Le peuple salvadorien a t-il une tradition de contestation ?
R.B : C’était très fort pendant la guerre, les manifestations s’organisaient dans la rue, ils se faisaient massacrer. Depuis ce moment là les gens ont eu peur de contester l’état et l’armée. Le peuple est resté silencieux pendant longtemps mais depuis peu, la contestation ressurgit dans la rue, ce que je montre d’ailleurs à la fin de « HOY », même maintenant avec le Covid, les gens commencent à se réveiller.
Qu’espères tu avec ce film ?
R.B : (Rires) j’ai beaucoup aimé cette expérience, je veux continuer à faire des films, j’espère que les gens verront « HOY » et que ça me permettra d’en faire un deuxième.
Ton film va t’il donner un souffle à une génération de cinéastes ?
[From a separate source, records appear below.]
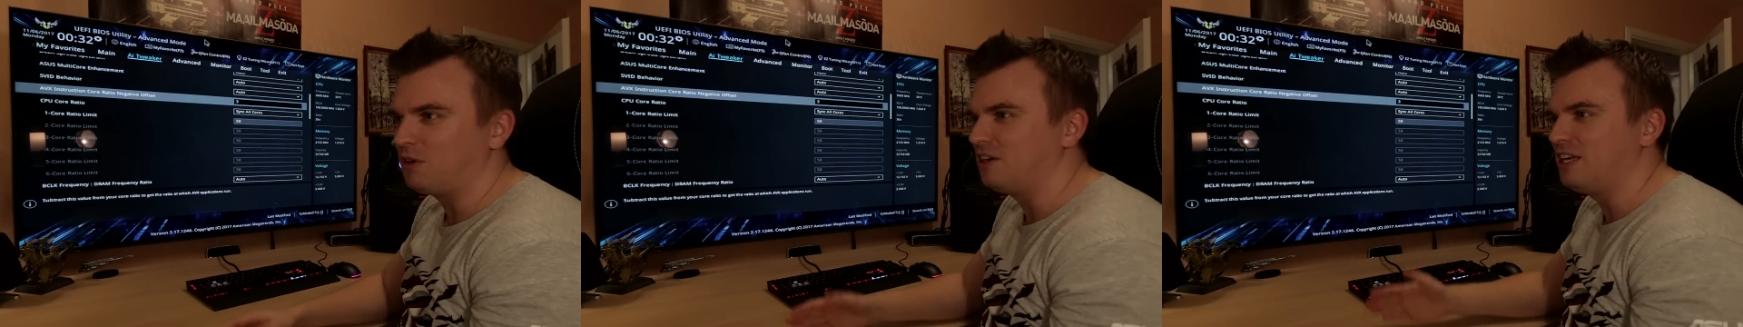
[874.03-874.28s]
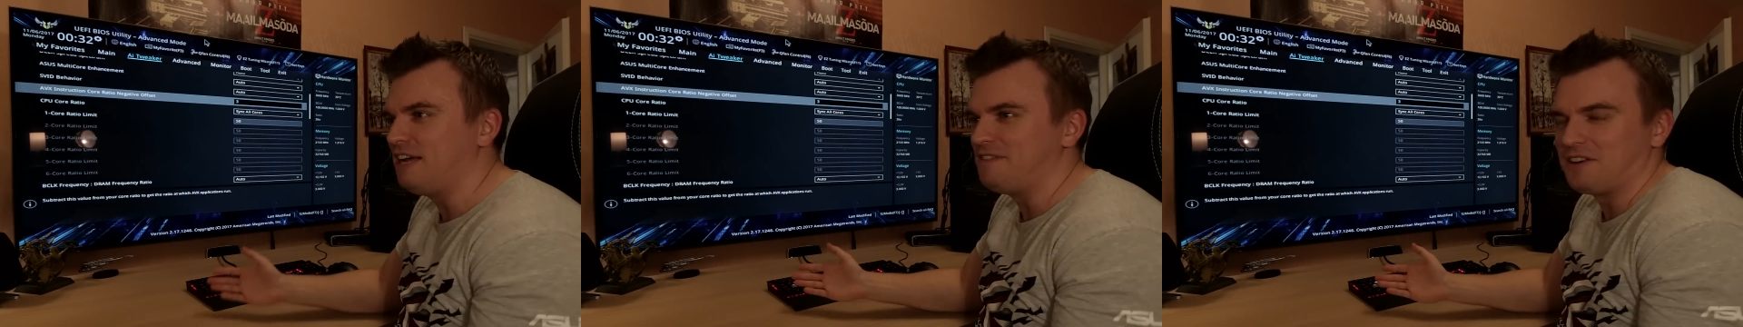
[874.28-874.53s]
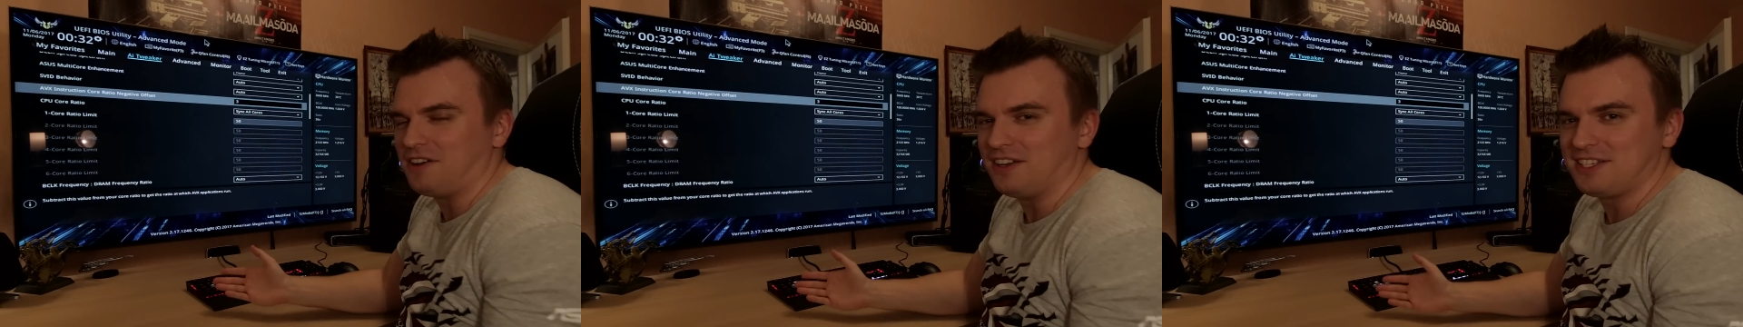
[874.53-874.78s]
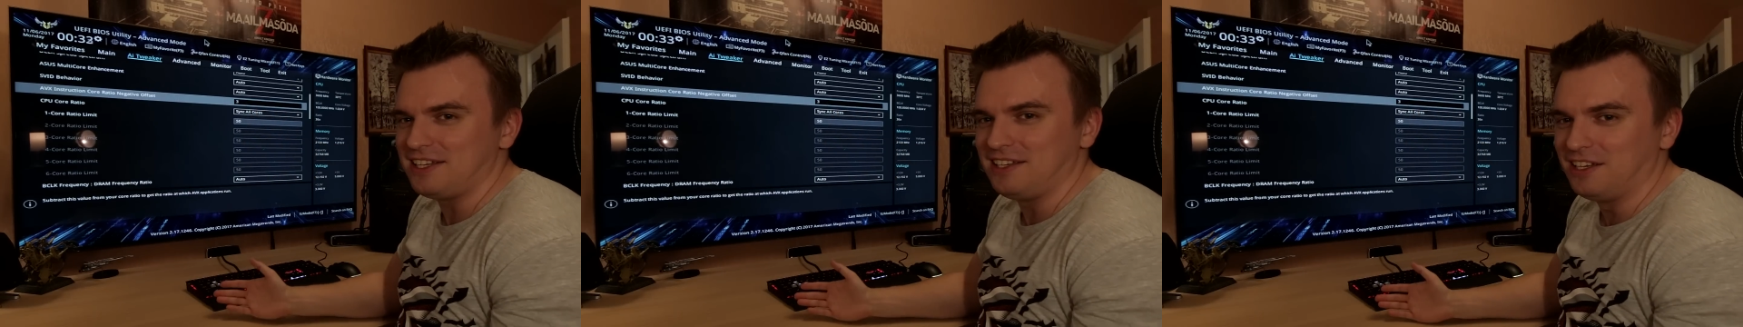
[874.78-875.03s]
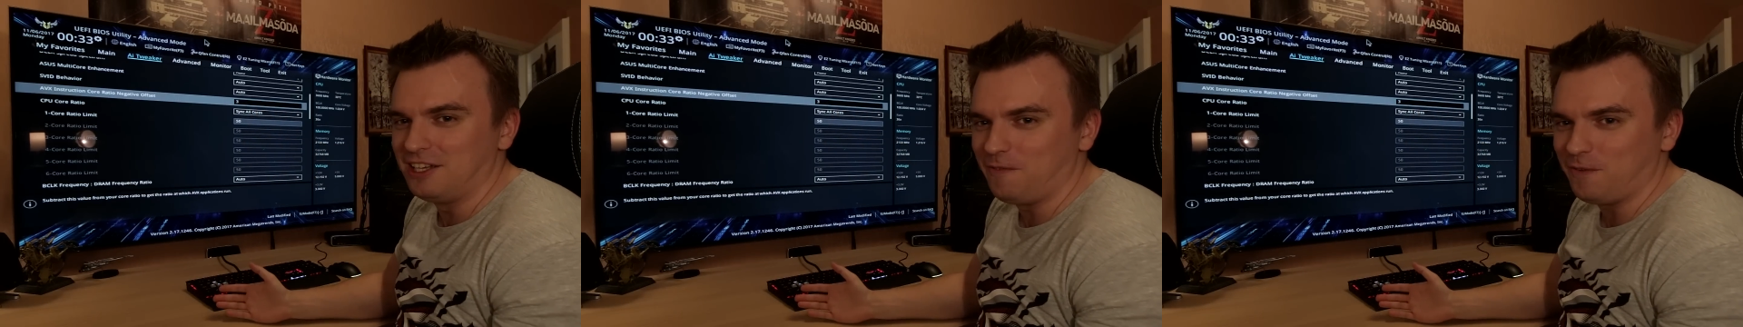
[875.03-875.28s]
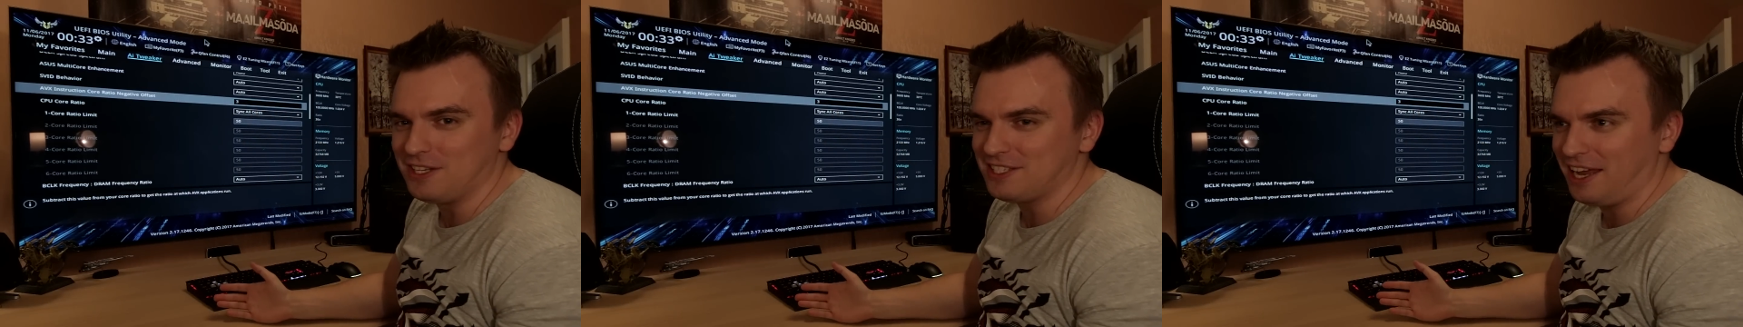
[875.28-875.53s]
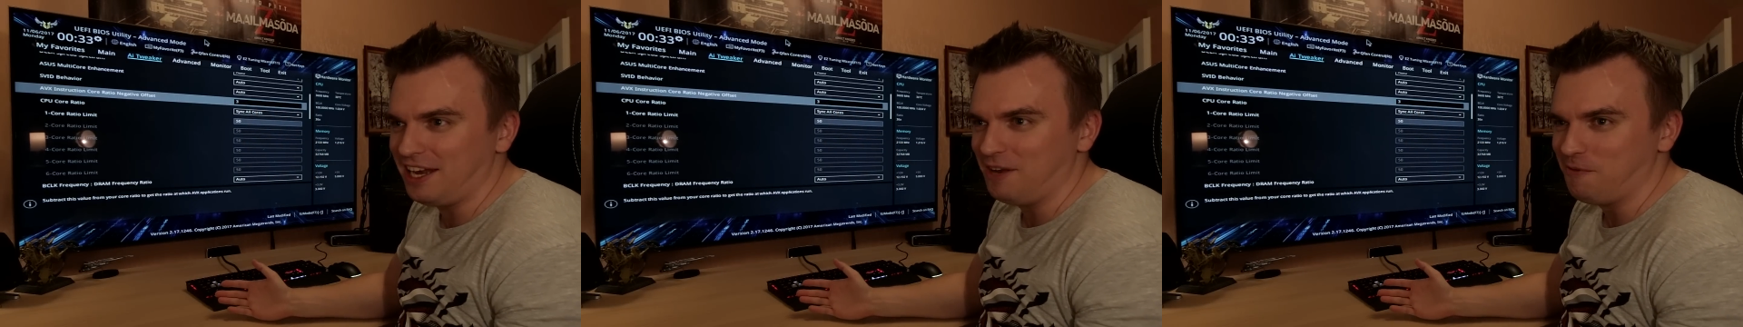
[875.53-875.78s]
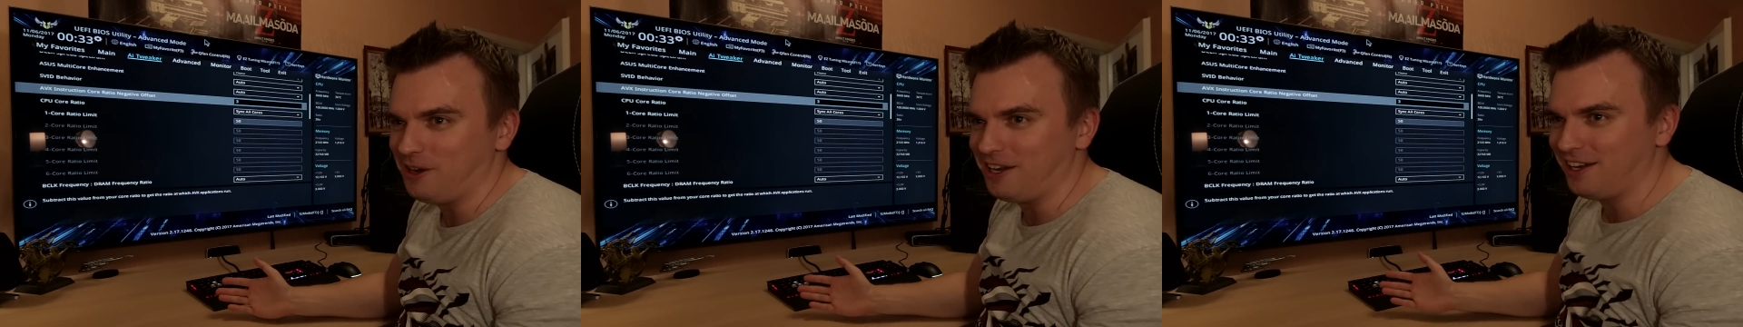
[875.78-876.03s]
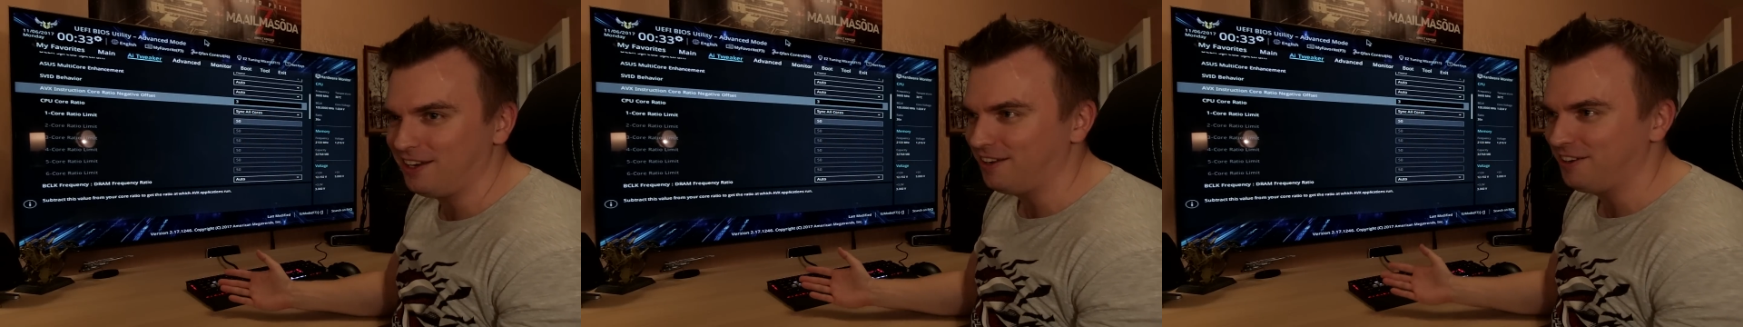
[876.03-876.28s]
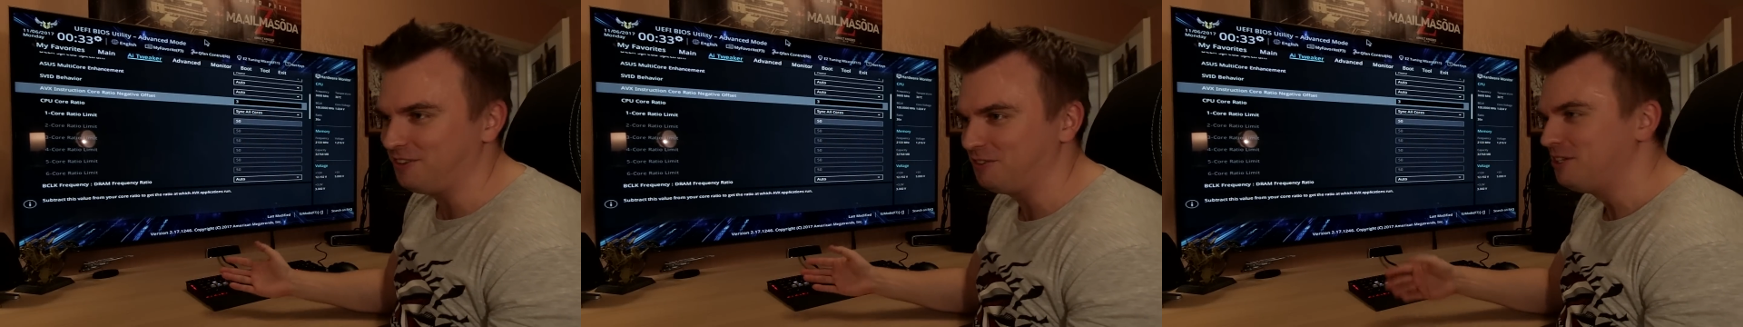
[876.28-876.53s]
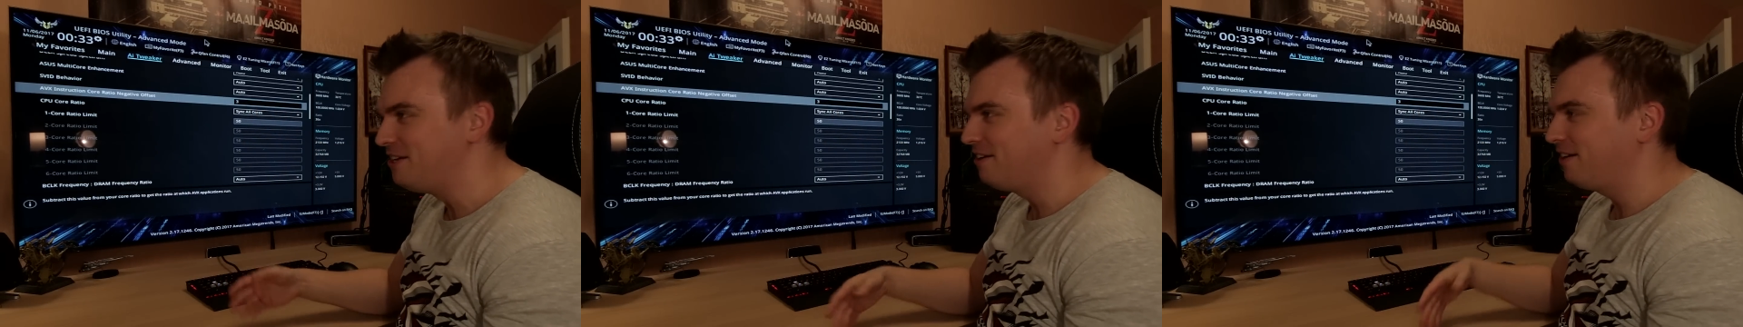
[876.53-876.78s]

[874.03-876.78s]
We're never gonna see the difference anyway.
R.B : La plupart des gens qui ont fait des films chez nous ce sont des gens qui ont eu l’opportunité d’étudier à l’étranger. Mon film démontre qu’on peut rester chez soi pour créer ici. Il y a beaucoup de personnes enthousiastes qui veulent le faire. Lorsque j’ai terminé le montage à Paris du film, après trois ans de bataille acharnée, je ne l’ai jamais raconté, mais je suis allé aux toilettes. Je me suis enfermé, et j’ai commencé à pleurer, on avait enfin trouvé le bon chemin pour ce film.
Les gens pensaient que j’étais fou. Mais nous on promotionne l’Art, la Culture et on va réussir.
« HOY » pourrait être le film candidat officiel du Salvador pour les Oscars à Hollywood ?
R.B : (rires) Je ne sais pas, on verra bien, je suis déjà super heureux de le projeter à URBAN WORLD de NEW YORK qui a lancé les premiers films d’Ava Du Vernay, Barry Jenkins et tant d’autres ! C’est un rêve pour nous qui devient enfin réalité.